[Stored records]
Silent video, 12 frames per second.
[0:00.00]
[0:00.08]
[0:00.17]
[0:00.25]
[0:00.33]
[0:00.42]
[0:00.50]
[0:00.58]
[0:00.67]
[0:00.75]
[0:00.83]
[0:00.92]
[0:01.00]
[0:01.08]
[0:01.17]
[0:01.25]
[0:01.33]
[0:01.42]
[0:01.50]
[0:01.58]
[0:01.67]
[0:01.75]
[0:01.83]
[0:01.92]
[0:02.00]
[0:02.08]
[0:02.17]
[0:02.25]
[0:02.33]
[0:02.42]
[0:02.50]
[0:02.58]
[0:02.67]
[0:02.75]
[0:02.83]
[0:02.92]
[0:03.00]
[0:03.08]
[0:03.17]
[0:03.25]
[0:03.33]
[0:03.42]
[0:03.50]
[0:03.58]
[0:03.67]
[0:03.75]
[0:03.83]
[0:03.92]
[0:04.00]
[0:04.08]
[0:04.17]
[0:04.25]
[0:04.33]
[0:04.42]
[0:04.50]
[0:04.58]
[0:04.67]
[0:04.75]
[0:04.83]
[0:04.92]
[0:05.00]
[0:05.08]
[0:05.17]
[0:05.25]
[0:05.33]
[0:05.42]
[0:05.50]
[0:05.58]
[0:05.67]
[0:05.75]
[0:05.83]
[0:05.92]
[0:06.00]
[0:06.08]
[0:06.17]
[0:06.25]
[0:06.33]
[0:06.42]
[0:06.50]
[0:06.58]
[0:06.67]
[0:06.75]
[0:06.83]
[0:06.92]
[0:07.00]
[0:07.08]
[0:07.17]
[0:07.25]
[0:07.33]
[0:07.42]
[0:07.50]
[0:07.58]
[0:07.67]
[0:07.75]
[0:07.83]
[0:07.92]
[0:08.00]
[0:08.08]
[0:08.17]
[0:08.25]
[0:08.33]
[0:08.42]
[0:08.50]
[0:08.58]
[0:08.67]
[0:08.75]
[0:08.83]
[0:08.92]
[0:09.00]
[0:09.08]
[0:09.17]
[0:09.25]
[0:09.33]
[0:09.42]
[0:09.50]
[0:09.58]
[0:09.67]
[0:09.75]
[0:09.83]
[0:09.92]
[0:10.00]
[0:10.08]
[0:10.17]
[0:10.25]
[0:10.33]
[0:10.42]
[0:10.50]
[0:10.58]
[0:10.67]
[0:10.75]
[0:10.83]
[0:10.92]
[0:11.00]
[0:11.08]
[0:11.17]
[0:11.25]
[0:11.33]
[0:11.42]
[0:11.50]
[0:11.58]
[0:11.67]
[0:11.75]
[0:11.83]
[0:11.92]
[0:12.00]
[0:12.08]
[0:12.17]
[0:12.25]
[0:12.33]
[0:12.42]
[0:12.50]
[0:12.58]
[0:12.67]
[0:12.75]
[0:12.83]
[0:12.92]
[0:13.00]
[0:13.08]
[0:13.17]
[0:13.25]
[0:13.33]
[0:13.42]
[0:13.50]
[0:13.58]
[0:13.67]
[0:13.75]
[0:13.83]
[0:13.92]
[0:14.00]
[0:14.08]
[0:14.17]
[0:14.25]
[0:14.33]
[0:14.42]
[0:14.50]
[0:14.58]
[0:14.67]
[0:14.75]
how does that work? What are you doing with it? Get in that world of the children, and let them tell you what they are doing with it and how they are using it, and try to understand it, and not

Exercise
Restate each record word for word.

Reply to the task
Silent video, 12 frames per second.
[0:00.00]
[0:00.08]
[0:00.17]
[0:00.25]
[0:00.33]
[0:00.42]
[0:00.50]
[0:00.58]
[0:00.67]
[0:00.75]
[0:00.83]
[0:00.92]
[0:01.00]
[0:01.08]
[0:01.17]
[0:01.25]
[0:01.33]
[0:01.42]
[0:01.50]
[0:01.58]
[0:01.67]
[0:01.75]
[0:01.83]
[0:01.92]
[0:02.00]
[0:02.08]
[0:02.17]
[0:02.25]
[0:02.33]
[0:02.42]
[0:02.50]
[0:02.58]
[0:02.67]
[0:02.75]
[0:02.83]
[0:02.92]
[0:03.00]
[0:03.08]
[0:03.17]
[0:03.25]
[0:03.33]
[0:03.42]
[0:03.50]
[0:03.58]
[0:03.67]
[0:03.75]
[0:03.83]
[0:03.92]
[0:04.00]
[0:04.08]
[0:04.17]
[0:04.25]
[0:04.33]
[0:04.42]
[0:04.50]
[0:04.58]
[0:04.67]
[0:04.75]
[0:04.83]
[0:04.92]
[0:05.00]
[0:05.08]
[0:05.17]
[0:05.25]
[0:05.33]
[0:05.42]
[0:05.50]
[0:05.58]
[0:05.67]
[0:05.75]
[0:05.83]
[0:05.92]
[0:06.00]
[0:06.08]
[0:06.17]
[0:06.25]
[0:06.33]
[0:06.42]
[0:06.50]
[0:06.58]
[0:06.67]
[0:06.75]
[0:06.83]
[0:06.92]
[0:07.00]
[0:07.08]
[0:07.17]
[0:07.25]
[0:07.33]
[0:07.42]
[0:07.50]
[0:07.58]
[0:07.67]
[0:07.75]
[0:07.83]
[0:07.92]
[0:08.00]
[0:08.08]
[0:08.17]
[0:08.25]
[0:08.33]
[0:08.42]
[0:08.50]
[0:08.58]
[0:08.67]
[0:08.75]
[0:08.83]
[0:08.92]
[0:09.00]
[0:09.08]
[0:09.17]
[0:09.25]
[0:09.33]
[0:09.42]
[0:09.50]
[0:09.58]
[0:09.67]
[0:09.75]
[0:09.83]
[0:09.92]
[0:10.00]
[0:10.08]
[0:10.17]
[0:10.25]
[0:10.33]
[0:10.42]
[0:10.50]
[0:10.58]
[0:10.67]
[0:10.75]
[0:10.83]
[0:10.92]
[0:11.00]
[0:11.08]
[0:11.17]
[0:11.25]
[0:11.33]
[0:11.42]
[0:11.50]
[0:11.58]
[0:11.67]
[0:11.75]
[0:11.83]
[0:11.92]
[0:12.00]
[0:12.08]
[0:12.17]
[0:12.25]
[0:12.33]
[0:12.42]
[0:12.50]
[0:12.58]
[0:12.67]
[0:12.75]
[0:12.83]
[0:12.92]
[0:13.00]
[0:13.08]
[0:13.17]
[0:13.25]
[0:13.33]
[0:13.42]
[0:13.50]
[0:13.58]
[0:13.67]
[0:13.75]
[0:13.83]
[0:13.92]
[0:14.00]
[0:14.08]
[0:14.17]
[0:14.25]
[0:14.33]
[0:14.42]
[0:14.50]
[0:14.58]
[0:14.67]
[0:14.75]
how does that work? What are you doing with it? Get in that world of the children, and let them tell you what they are doing with it and how they are using it, and try to understand it, and not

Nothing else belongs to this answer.